───── Records
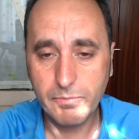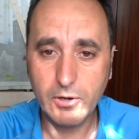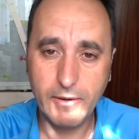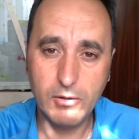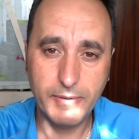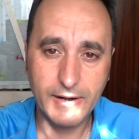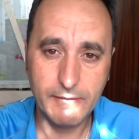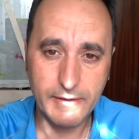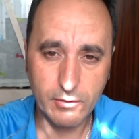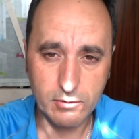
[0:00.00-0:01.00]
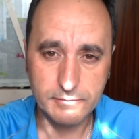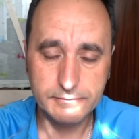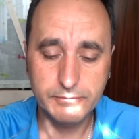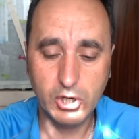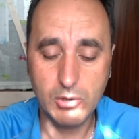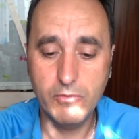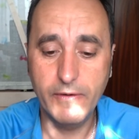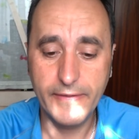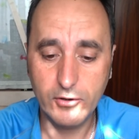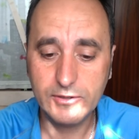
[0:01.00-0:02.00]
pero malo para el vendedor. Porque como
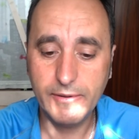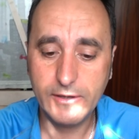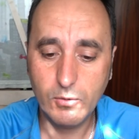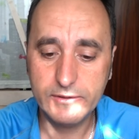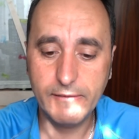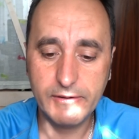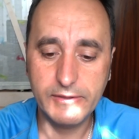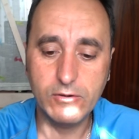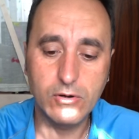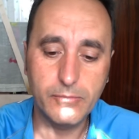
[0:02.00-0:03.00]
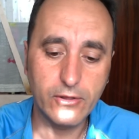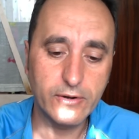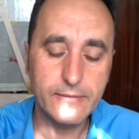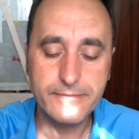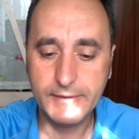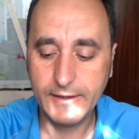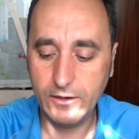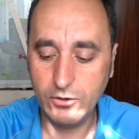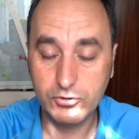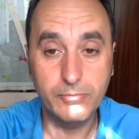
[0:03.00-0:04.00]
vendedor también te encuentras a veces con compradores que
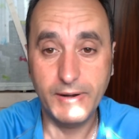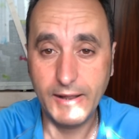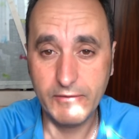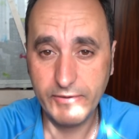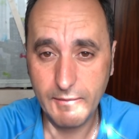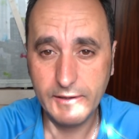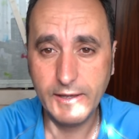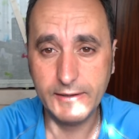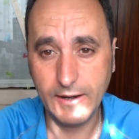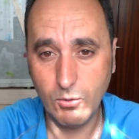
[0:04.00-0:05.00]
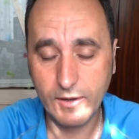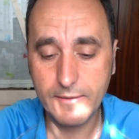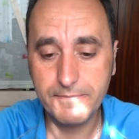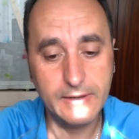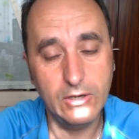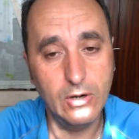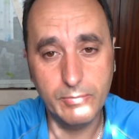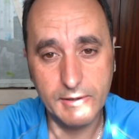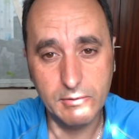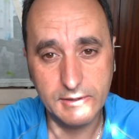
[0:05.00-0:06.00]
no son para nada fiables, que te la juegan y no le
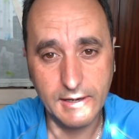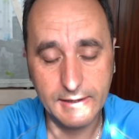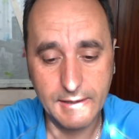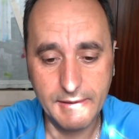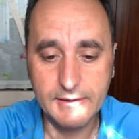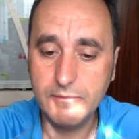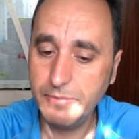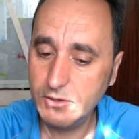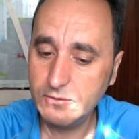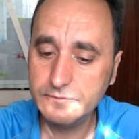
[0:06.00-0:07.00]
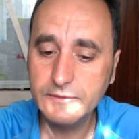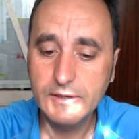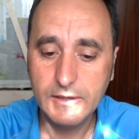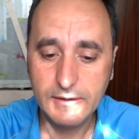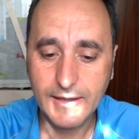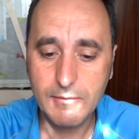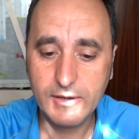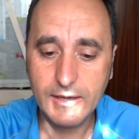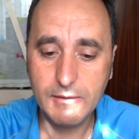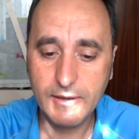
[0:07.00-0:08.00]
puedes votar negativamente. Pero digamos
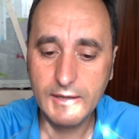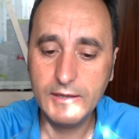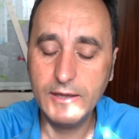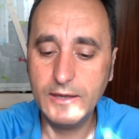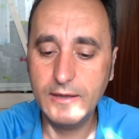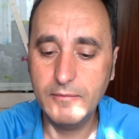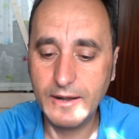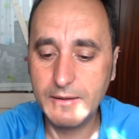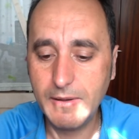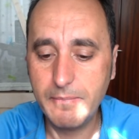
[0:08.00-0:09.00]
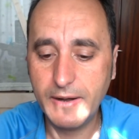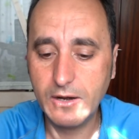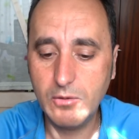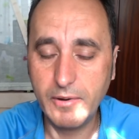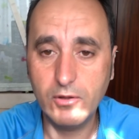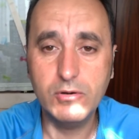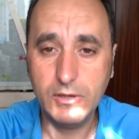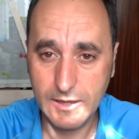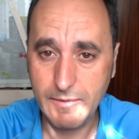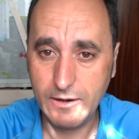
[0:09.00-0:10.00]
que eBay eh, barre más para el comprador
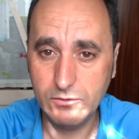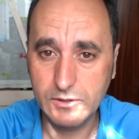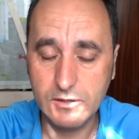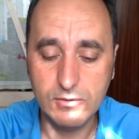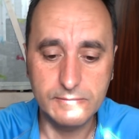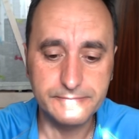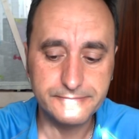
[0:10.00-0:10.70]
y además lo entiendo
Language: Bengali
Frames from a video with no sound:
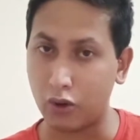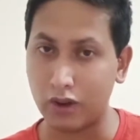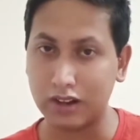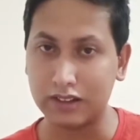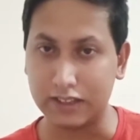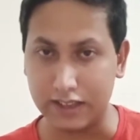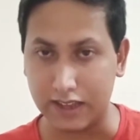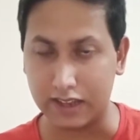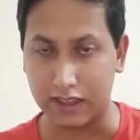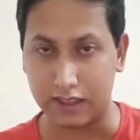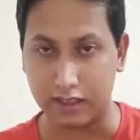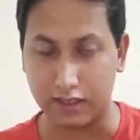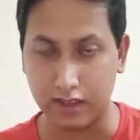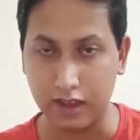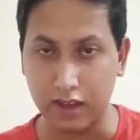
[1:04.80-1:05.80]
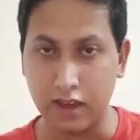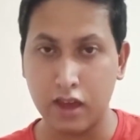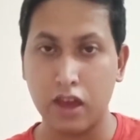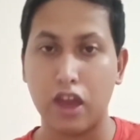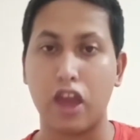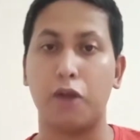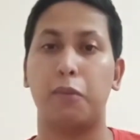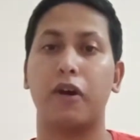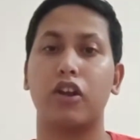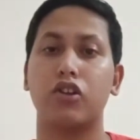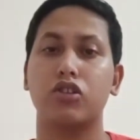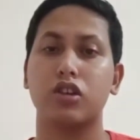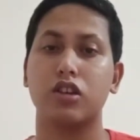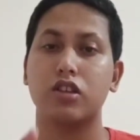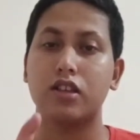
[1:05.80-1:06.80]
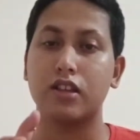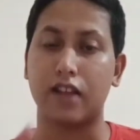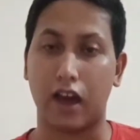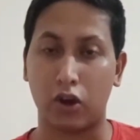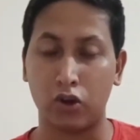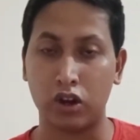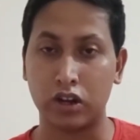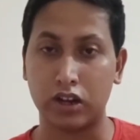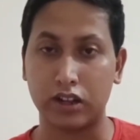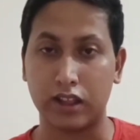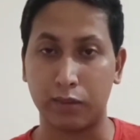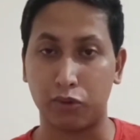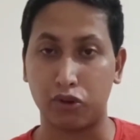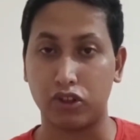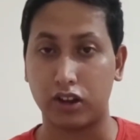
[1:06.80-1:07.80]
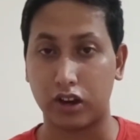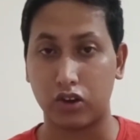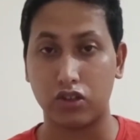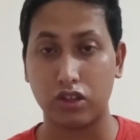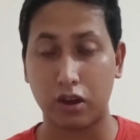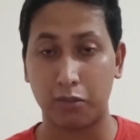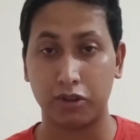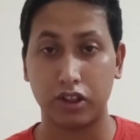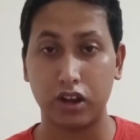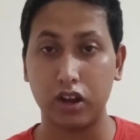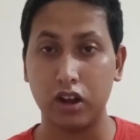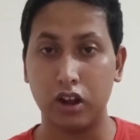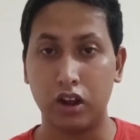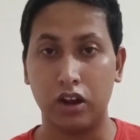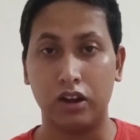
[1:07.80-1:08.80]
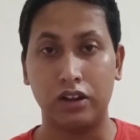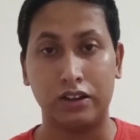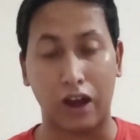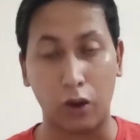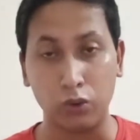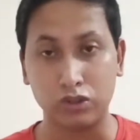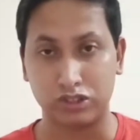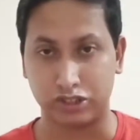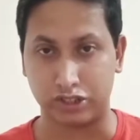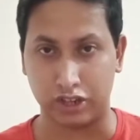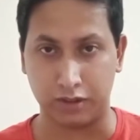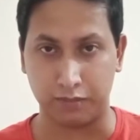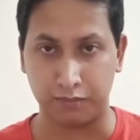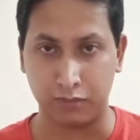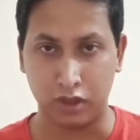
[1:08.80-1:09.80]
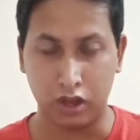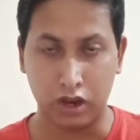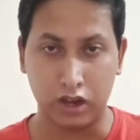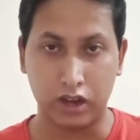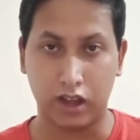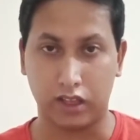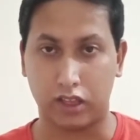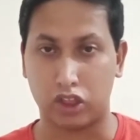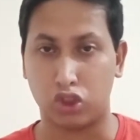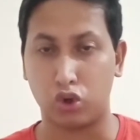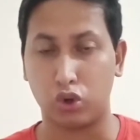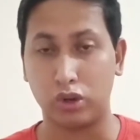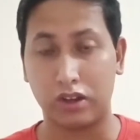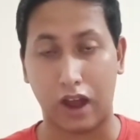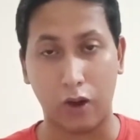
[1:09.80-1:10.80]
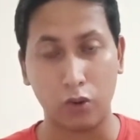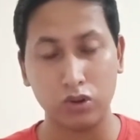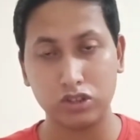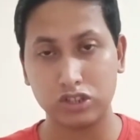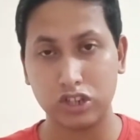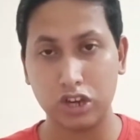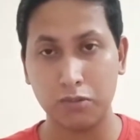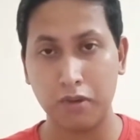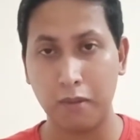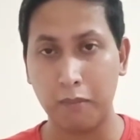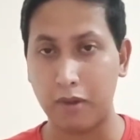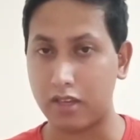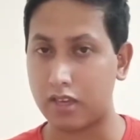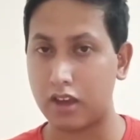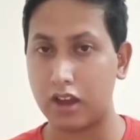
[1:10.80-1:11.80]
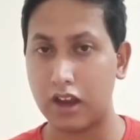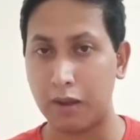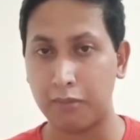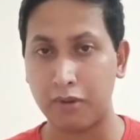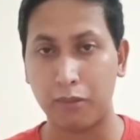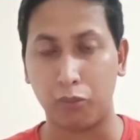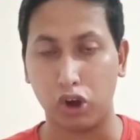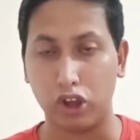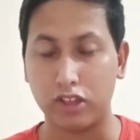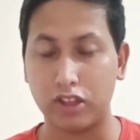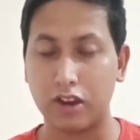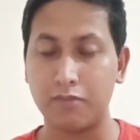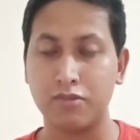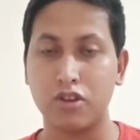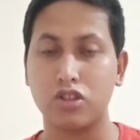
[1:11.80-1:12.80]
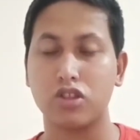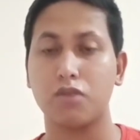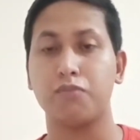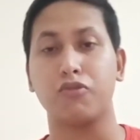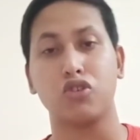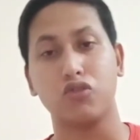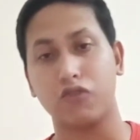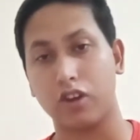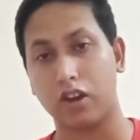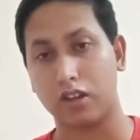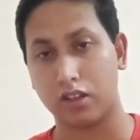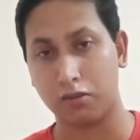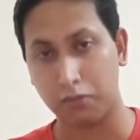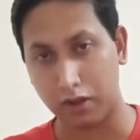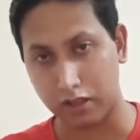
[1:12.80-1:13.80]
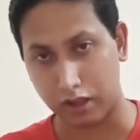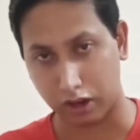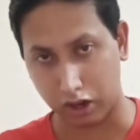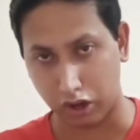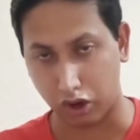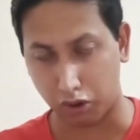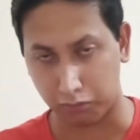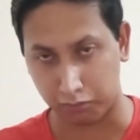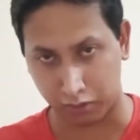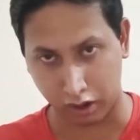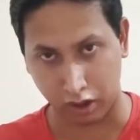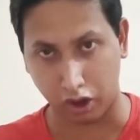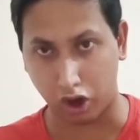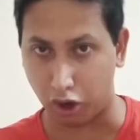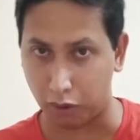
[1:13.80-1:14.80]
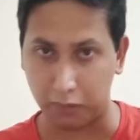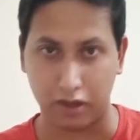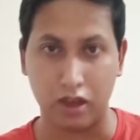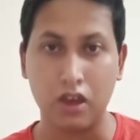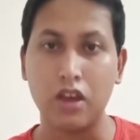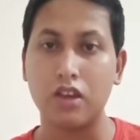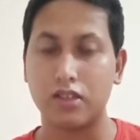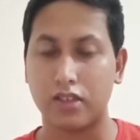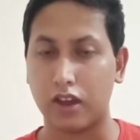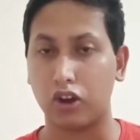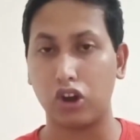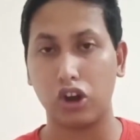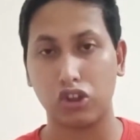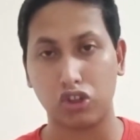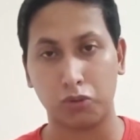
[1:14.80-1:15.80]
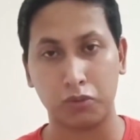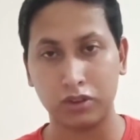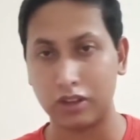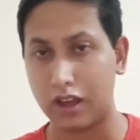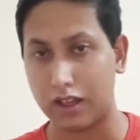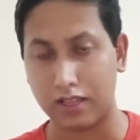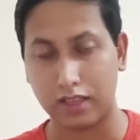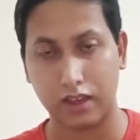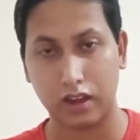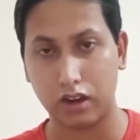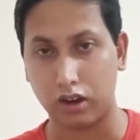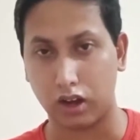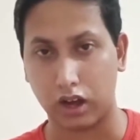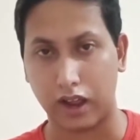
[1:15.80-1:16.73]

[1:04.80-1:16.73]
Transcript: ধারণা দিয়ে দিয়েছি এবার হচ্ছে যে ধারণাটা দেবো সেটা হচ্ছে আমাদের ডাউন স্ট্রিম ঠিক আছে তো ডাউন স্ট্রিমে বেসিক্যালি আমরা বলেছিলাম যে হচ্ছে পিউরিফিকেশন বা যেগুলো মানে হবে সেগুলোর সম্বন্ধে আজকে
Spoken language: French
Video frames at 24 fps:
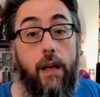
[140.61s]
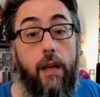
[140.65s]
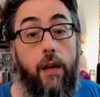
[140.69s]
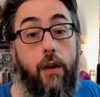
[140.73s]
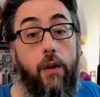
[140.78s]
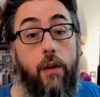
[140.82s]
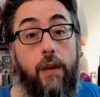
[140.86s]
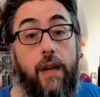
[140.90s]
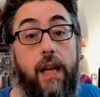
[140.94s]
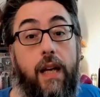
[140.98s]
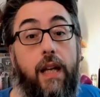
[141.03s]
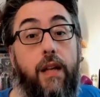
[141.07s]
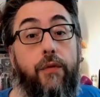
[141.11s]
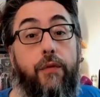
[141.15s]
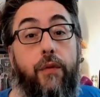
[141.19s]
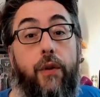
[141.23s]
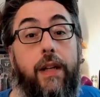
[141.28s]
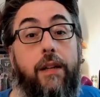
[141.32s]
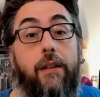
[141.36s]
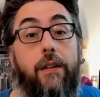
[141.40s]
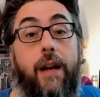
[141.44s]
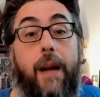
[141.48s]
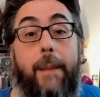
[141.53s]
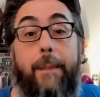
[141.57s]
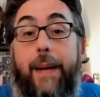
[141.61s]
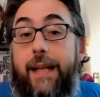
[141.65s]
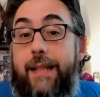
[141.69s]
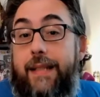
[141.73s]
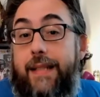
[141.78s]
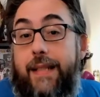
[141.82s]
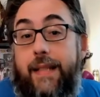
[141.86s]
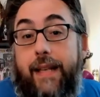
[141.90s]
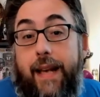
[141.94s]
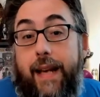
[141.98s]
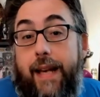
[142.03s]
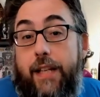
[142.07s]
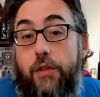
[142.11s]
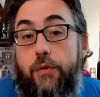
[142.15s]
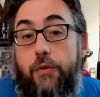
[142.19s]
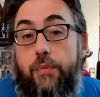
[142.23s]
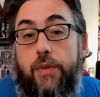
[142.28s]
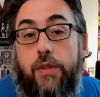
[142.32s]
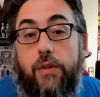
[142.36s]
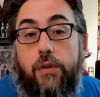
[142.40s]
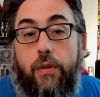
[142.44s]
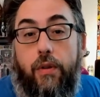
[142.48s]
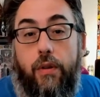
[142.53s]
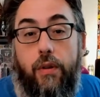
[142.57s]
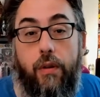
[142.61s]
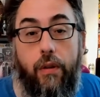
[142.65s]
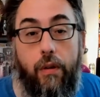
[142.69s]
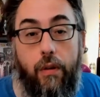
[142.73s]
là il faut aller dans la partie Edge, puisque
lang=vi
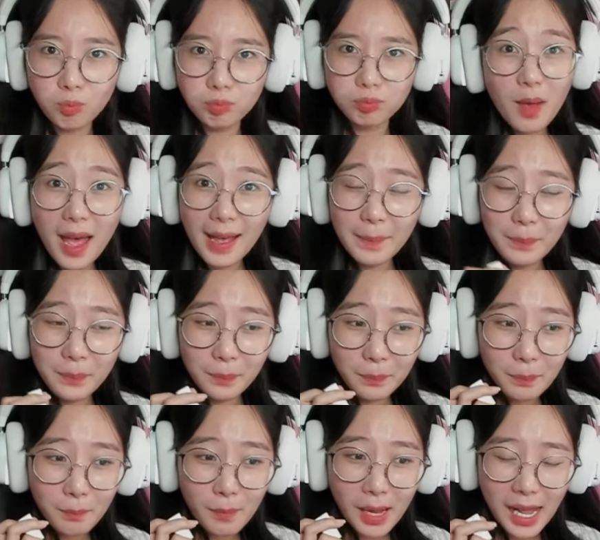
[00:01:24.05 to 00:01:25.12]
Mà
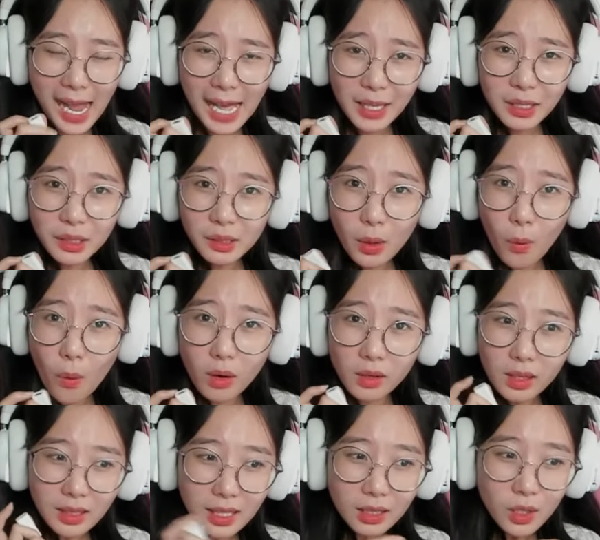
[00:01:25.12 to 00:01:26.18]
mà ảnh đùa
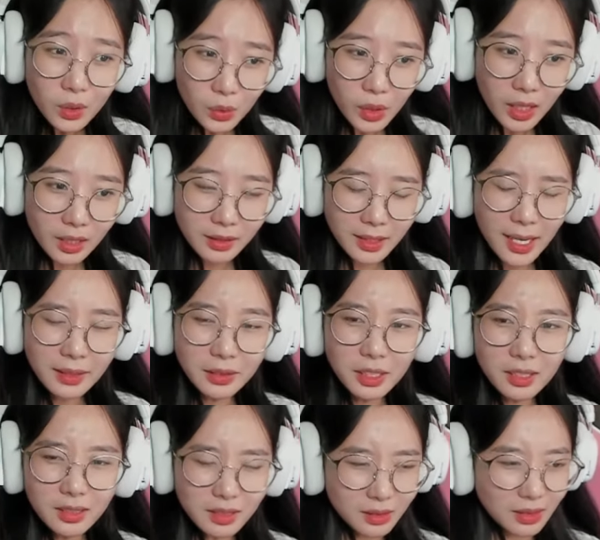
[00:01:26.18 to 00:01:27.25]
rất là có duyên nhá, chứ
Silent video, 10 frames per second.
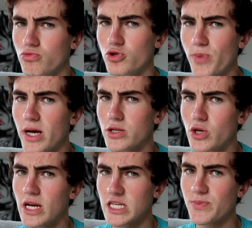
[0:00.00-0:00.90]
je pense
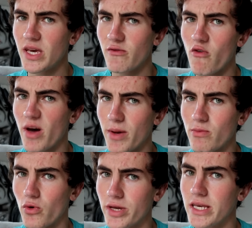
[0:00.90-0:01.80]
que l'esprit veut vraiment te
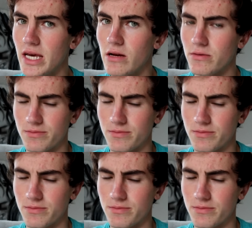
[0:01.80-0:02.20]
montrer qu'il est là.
──────────
:: What the exercise asks ::
Your answer must be an exact copy of the entries above, with no pictures in it.

:: Response area ::
[0:00.00-0:01.00]
[0:01.00-0:02.00]
pero malo para el vendedor. Porque como
[0:02.00-0:03.00]
[0:03.00-0:04.00]
vendedor también te encuentras a veces con compradores que
[0:04.00-0:05.00]
[0:05.00-0:06.00]
no son para nada fiables, que te la juegan y no le
[0:06.00-0:07.00]
[0:07.00-0:08.00]
puedes votar negativamente. Pero digamos
[0:08.00-0:09.00]
[0:09.00-0:10.00]
que eBay eh, barre más para el comprador
[0:10.00-0:10.70]
y además lo entiendo
Language: Bengali
Frames from a video with no sound:
[1:04.80-1:05.80]
[1:05.80-1:06.80]
[1:06.80-1:07.80]
[1:07.80-1:08.80]
[1:08.80-1:09.80]
[1:09.80-1:10.80]
[1:10.80-1:11.80]
[1:11.80-1:12.80]
[1:12.80-1:13.80]
[1:13.80-1:14.80]
[1:14.80-1:15.80]
[1:15.80-1:16.73]

[1:04.80-1:16.73]
Transcript: ধারণা দিয়ে দিয়েছি এবার হচ্ছে যে ধারণাটা দেবো সেটা হচ্ছে আমাদের ডাউন স্ট্রিম ঠিক আছে তো ডাউন স্ট্রিমে বেসিক্যালি আমরা বলেছিলাম যে হচ্ছে পিউরিফিকেশন বা যেগুলো মানে হবে সেগুলোর সম্বন্ধে আজকে
Spoken language: French
Video frames at 24 fps:
[140.61s]
[140.65s]
[140.69s]
[140.73s]
[140.78s]
[140.82s]
[140.86s]
[140.90s]
[140.94s]
[140.98s]
[141.03s]
[141.07s]
[141.11s]
[141.15s]
[141.19s]
[141.23s]
[141.28s]
[141.32s]
[141.36s]
[141.40s]
[141.44s]
[141.48s]
[141.53s]
[141.57s]
[141.61s]
[141.65s]
[141.69s]
[141.73s]
[141.78s]
[141.82s]
[141.86s]
[141.90s]
[141.94s]
[141.98s]
[142.03s]
[142.07s]
[142.11s]
[142.15s]
[142.19s]
[142.23s]
[142.28s]
[142.32s]
[142.36s]
[142.40s]
[142.44s]
[142.48s]
[142.53s]
[142.57s]
[142.61s]
[142.65s]
[142.69s]
[142.73s]
là il faut aller dans la partie Edge, puisque
lang=vi
[00:01:24.05 to 00:01:25.12]
Mà
[00:01:25.12 to 00:01:26.18]
mà ảnh đùa
[00:01:26.18 to 00:01:27.25]
rất là có duyên nhá, chứ
Silent video, 10 frames per second.
[0:00.00-0:00.90]
je pense
[0:00.90-0:01.80]
que l'esprit veut vraiment te
[0:01.80-0:02.20]
montrer qu'il est là.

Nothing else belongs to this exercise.